A gente tem várias aqui em casa. Pelo menos uma vez por dia
eu tenho vontade de afogar meu marido na pia. E vice-versa. Toda manhã, ele se
irrita porque eu deixo cair um pouco de erva-mate no balcão da cozinha ao
preparar meu sagrado chimarrão. Ele chama de “pozinho verde”, e uma vez teve o
desplante de usar a bomba para tomar leite com toddy. Pela heresia ficou um ano
sem pisar no Rio Grande do Sul. Ele diz que não me custa nada limpar o “pozinho
verde”, e não me custa mesmo, mas eu respondo que é um ato de resistência
contra a globalização. E, desde que ele implicou a primeira vez, oito anos
atrás, se não cair na hora, eu mesma derrubo, só para manter posição.
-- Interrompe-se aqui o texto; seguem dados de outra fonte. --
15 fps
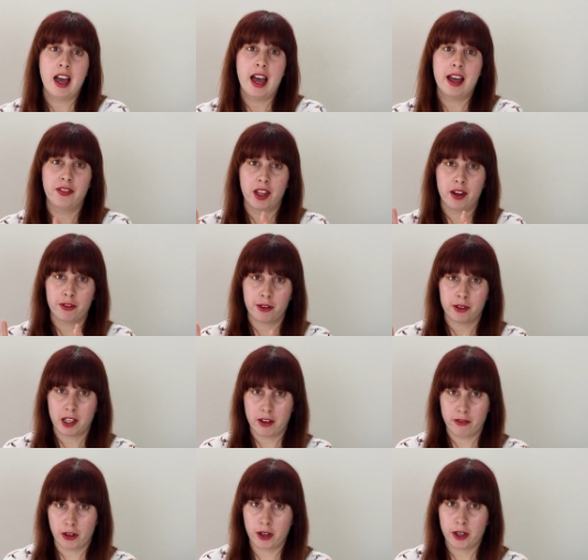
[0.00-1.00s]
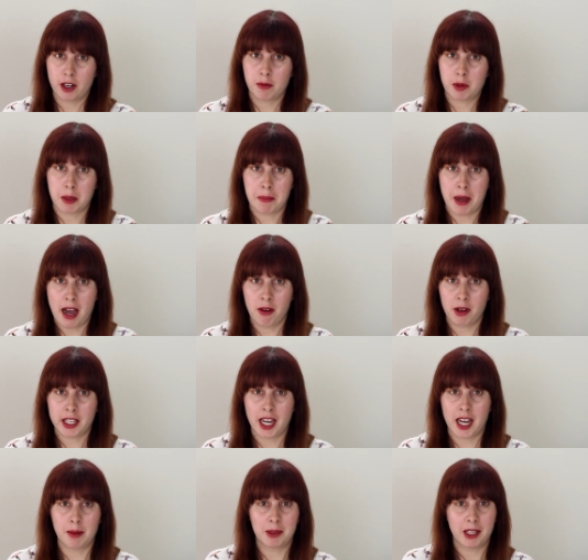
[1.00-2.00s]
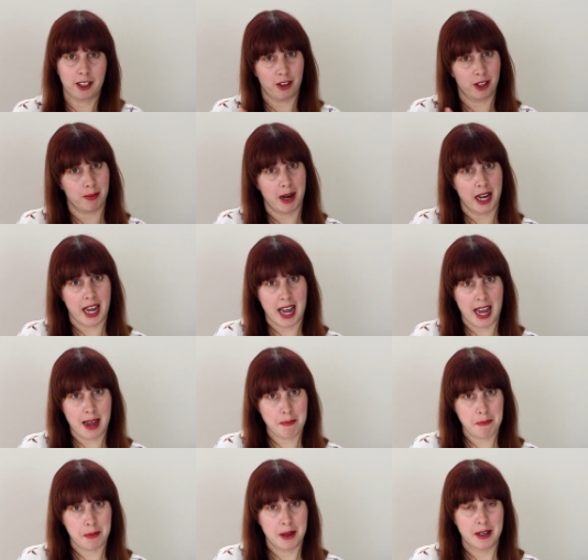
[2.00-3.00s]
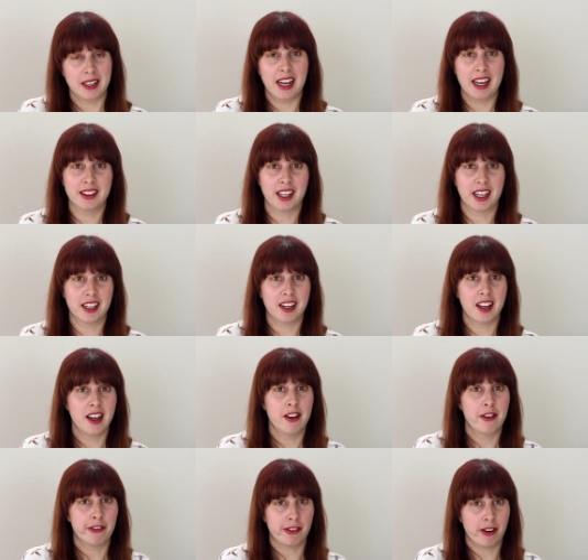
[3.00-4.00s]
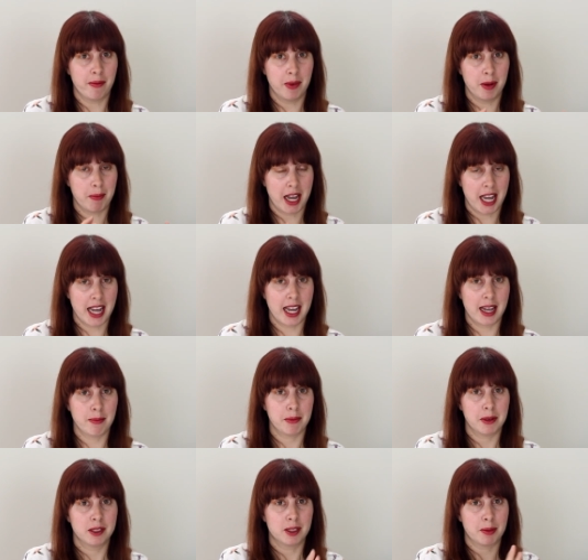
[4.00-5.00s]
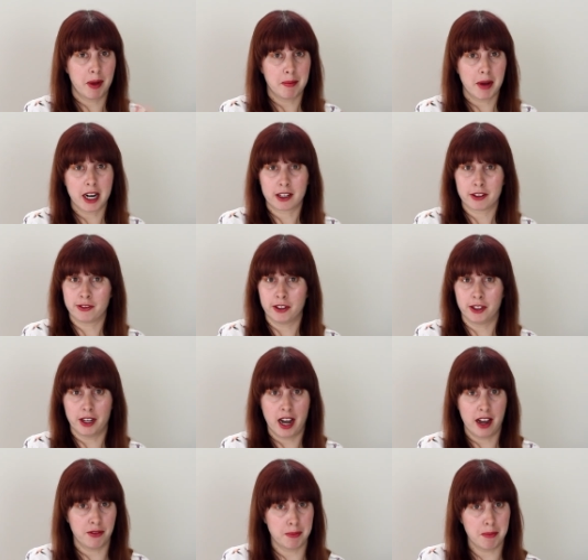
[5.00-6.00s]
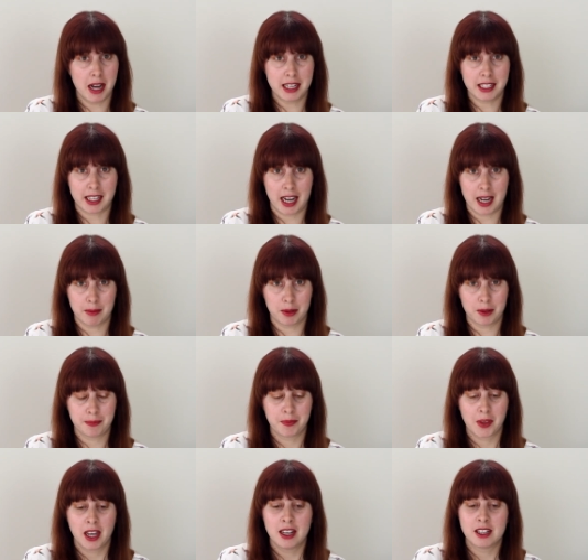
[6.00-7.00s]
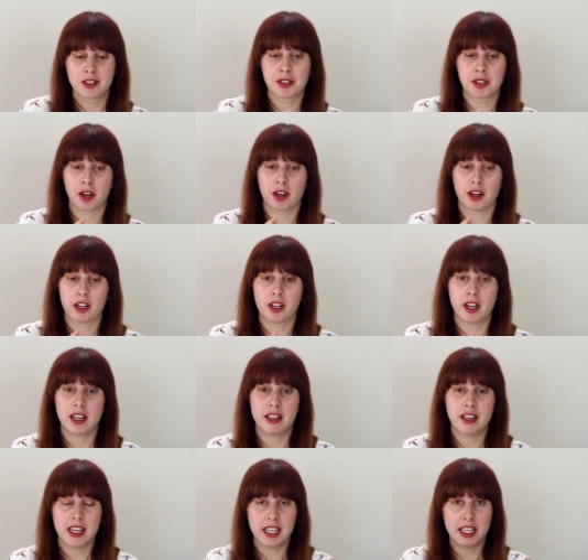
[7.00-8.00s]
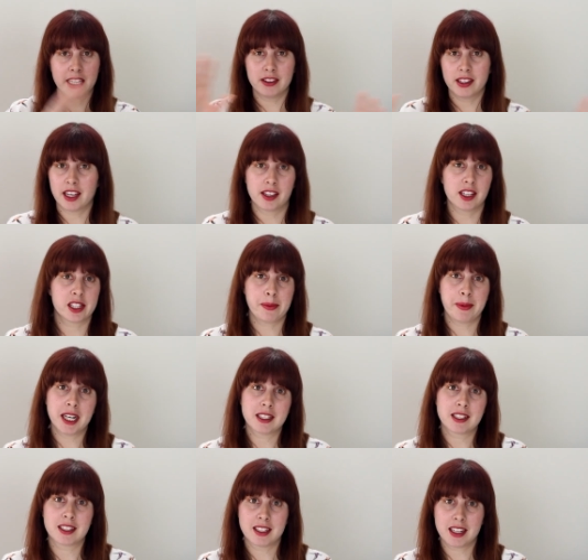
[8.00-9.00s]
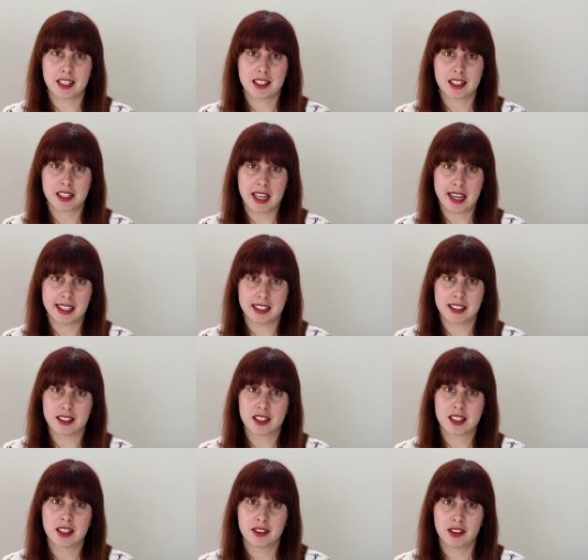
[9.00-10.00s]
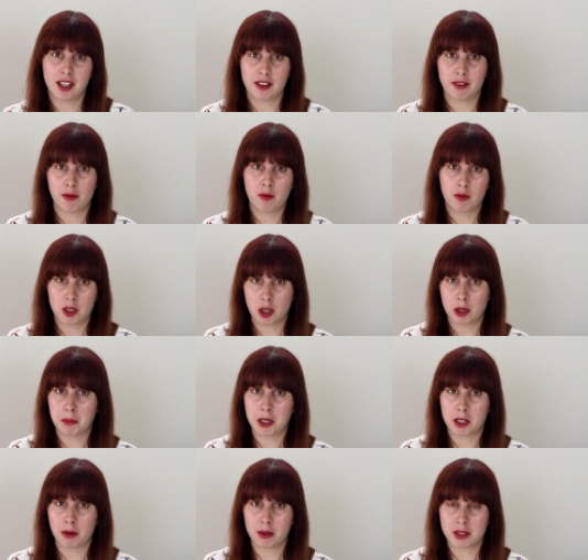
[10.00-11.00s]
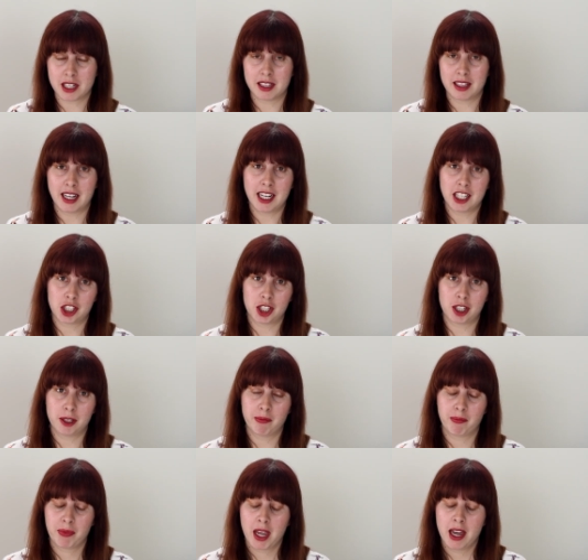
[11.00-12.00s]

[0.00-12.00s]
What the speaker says: and then from the inverter with a power cable, I go to my amp, and then from my amp to my microphone, I have a mic cable. So in there's about 6 things that could be causing the issue.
Já eu implico que ele não desvira as mangas das camisas
quando bota as ditas no cesto de roupa suja, o que me dá mais trabalho, porque
apertar os botões da máquina de lavar é uma das minhas árduas tarefas na agenda
doméstica. Tenho certeza de que ele faz de propósito, mas ele inventa uma cara
de vira-lata toda vez que eu reclamo. E então denuncia que eu lambuzo o chão de
amaciante. Eu tento não lambuzar, mas não consigo. Tenho duas mãos esquerdas e
elas não se entendem.
Deixo tudo cair no chão e deveria mesmo ser proibida de
comer em público, porque sempre derrubo metade na roupa. Na primeira vez em que
fui levada para comer comida japonesa, quando me mudei para São Paulo, foi uma
humilhação. Estava com o povo chique da redação da revista e eu, que me
atrapalho com o garfo e a faca, não conseguia pilotar aqueles pauzinhos. Aqui
em casa só temos facas sem fio, uma precaução para eu manter os meus dez dedos
por pelo menos mais uns cinco anos.
Ele rouba minha escova de cabelo super máster plus. Eu sumo
com a tesourinha de unha. Eu empesto a casa com a minha mania de comer sardinha
em lata, ele sempre esquece o celular quando já estamos dentro do elevador. Eu
faço um supermercado ao lado da cama, ele enche o banheiro com revistas de moto
(!!!).
Ele liga o ar-condicionado até quando lá fora faz menos de 10 graus, eu
desligo o ar-condicionado mesmo que faça mais de 30. Eu durmo cedo e acordo
cedo. Ele vira a noite e dorme de dia.
Ele gosta de ficar com os pés
descobertos mesmo no inverno, eu durmo de meia até no verão. Eu falo de menos,
ele demais.
E assim vamos nós pela vida, discutindo por coisas bobas porque
não nos desentendemos por nada fundamental.
Como hoje, quando ambos estávamos
com preguiça de cozinhar. “Comida chinesa ou frango com polenta?”, ele
pergunta. Mas sabe muito bem que eu prefiro frango com polenta porque o moço do
restaurante da esquina traz junto feijão com arroz.
Eu cedo, porque sei que ele
adora comida chinesa e eu adoro ele, mas solto um humpft para marcar meu
sacrifício. Aí ele diz: “Que bom que a gente não precisa sair para caçar um
mamute, né?”. É, bem bom mesmo. E já entramos numa digressão absolutamente
irrelevante sobre nosso papel na pré-história. Nem digo a ele que quem teria de
sair atrás do mamute era ele, porque já estou rolando no tapete da sala.
Depois dou um suspiro bem feliz. Sim, o futuro do planeta é
incerto e o nosso é terrivelmente certo. Mas, amanhã, pelo menos amanhã, eu
tenho certeza de que ele vai implicar comigo por causa do “pozinho verde”.